A type of ash called volcanic tuff erupted from the Valles Caldera. It is a relatively soft rock. It set the stage for the landscape seen today. Picture 2 shows a large, almost round boulder. It may be seen on the upper slopes adjacent to the canyon. Was it originally a denser ball of tuff in the volcano that was thrown out along with softer tuff around it? The boulder is four feet tall. Was the surrounding land also four feet deeper at one time but now has eroded away, exposing the boulder?
Picture 3 shows that some smaller rocks are similar to the large boulder. The sides of these rocks are curved and smooth. However, their overall shape is like a fat pancake rather than a round ball. A single rock may have been created originally from layers of ash falling on top of one another. The thin space between layers provided a flat pathway for separate rocks to eventually erode out shaped like a pancake.

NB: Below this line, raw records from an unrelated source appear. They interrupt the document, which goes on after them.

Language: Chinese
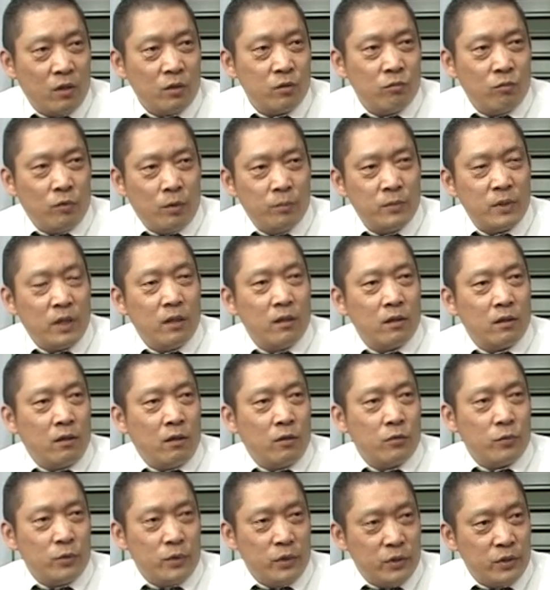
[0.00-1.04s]
我们讲高
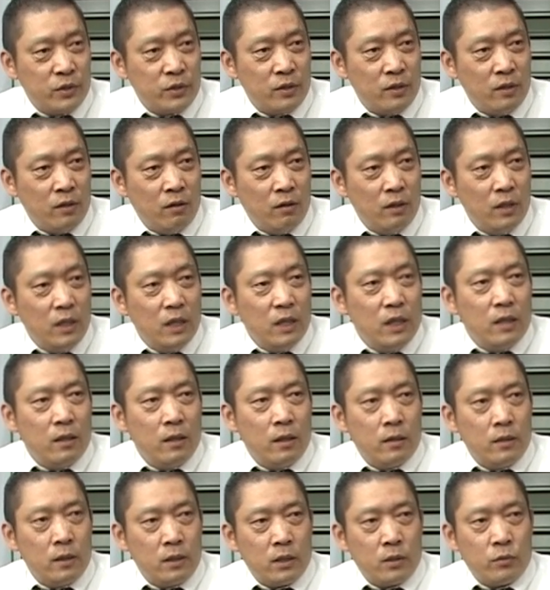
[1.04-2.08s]
度一致以后，
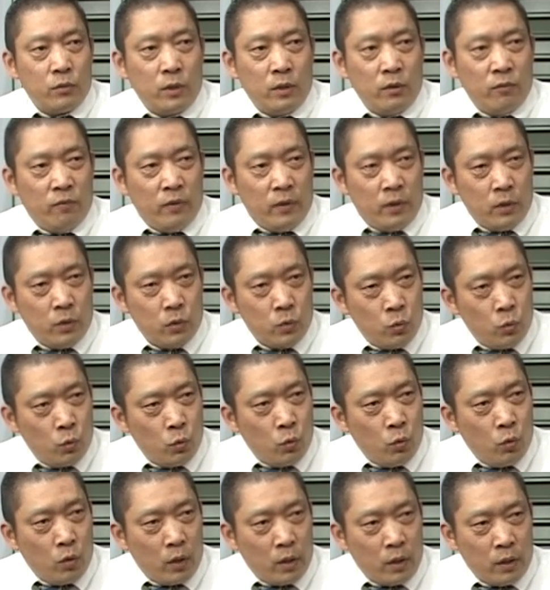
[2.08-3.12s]
那这政权就稳定度
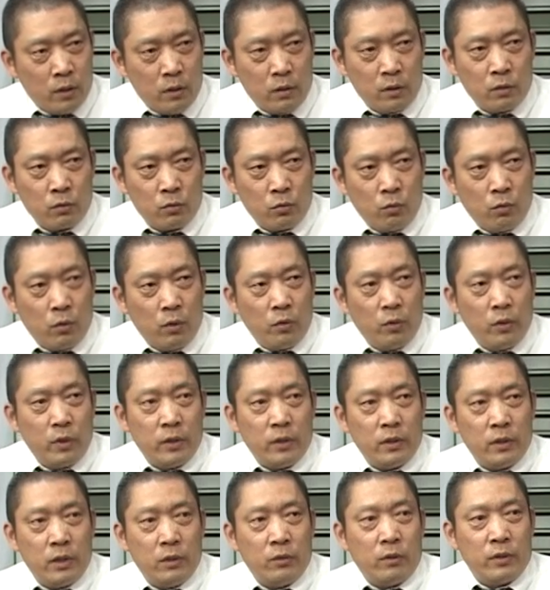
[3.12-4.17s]
过了，可能度过
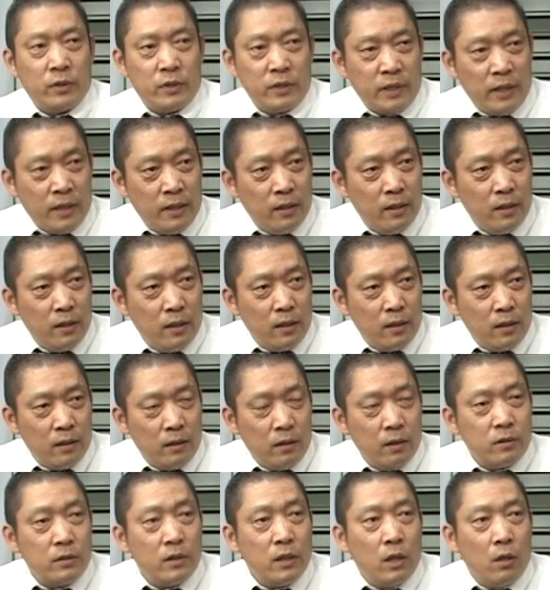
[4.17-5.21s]
会一段时间。
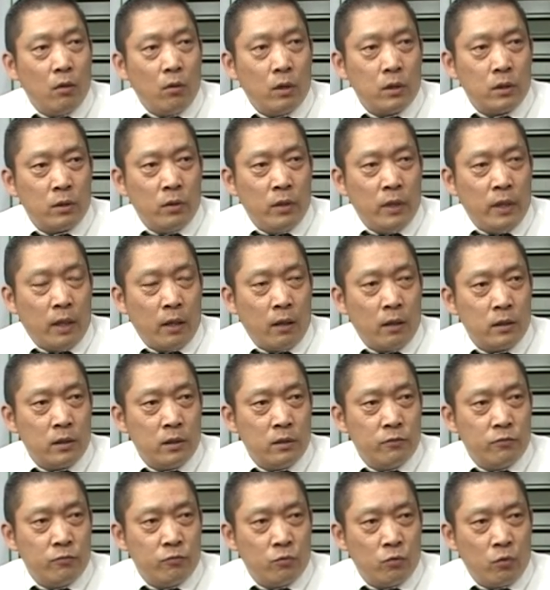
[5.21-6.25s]
那这样的话，等于两个
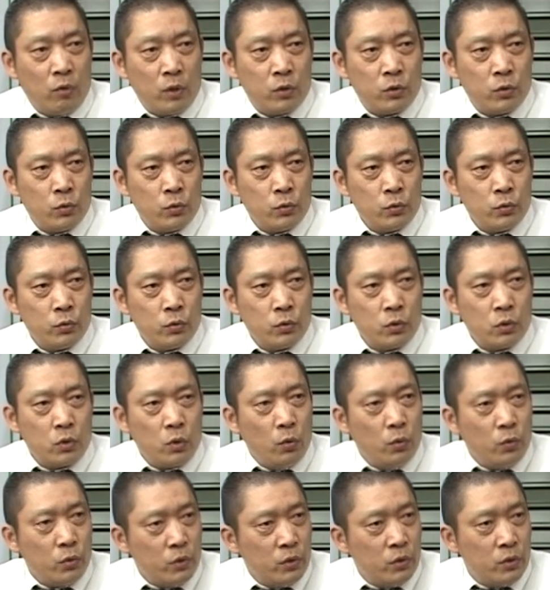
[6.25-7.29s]
政府的话，从中
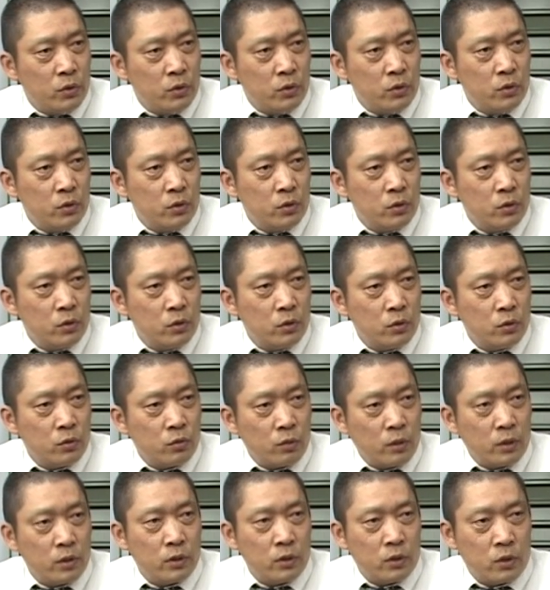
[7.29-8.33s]
都是
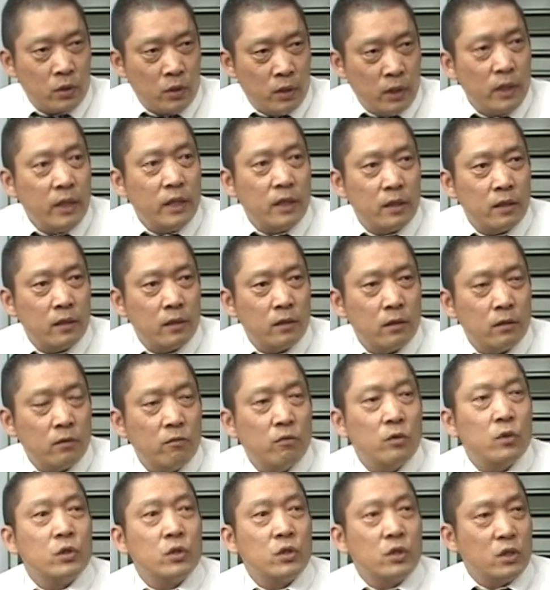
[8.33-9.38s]
算是得利的。
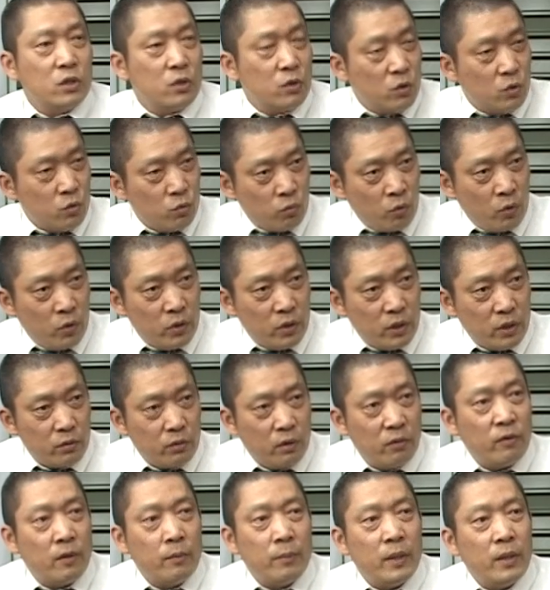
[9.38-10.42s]
关于政
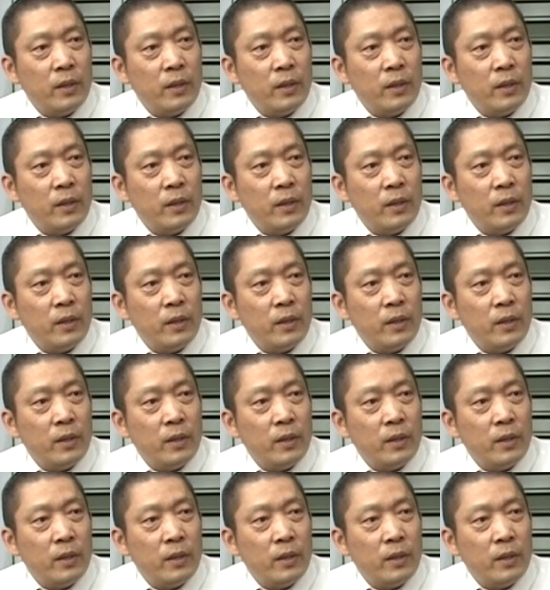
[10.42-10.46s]
权方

Picture 4 shows that some of the rock formations look distinctly sedimentary. They are composed of multiple thin layers that fit together. Are these also the result of multiple layers of volcanic tuff falling on top of one another, similar to the pancake shaped boulders? Another possibility is based on the way that a deep layer of hot tuff cooled. The top surface would have cooled sooner than deeper down. The cooler area then could have contracted and pulled away from the deeper hotter tuff, forming a separate layer of rock. This process could have repeated again and again as heat from deep within the tuff slowly moved to the surface.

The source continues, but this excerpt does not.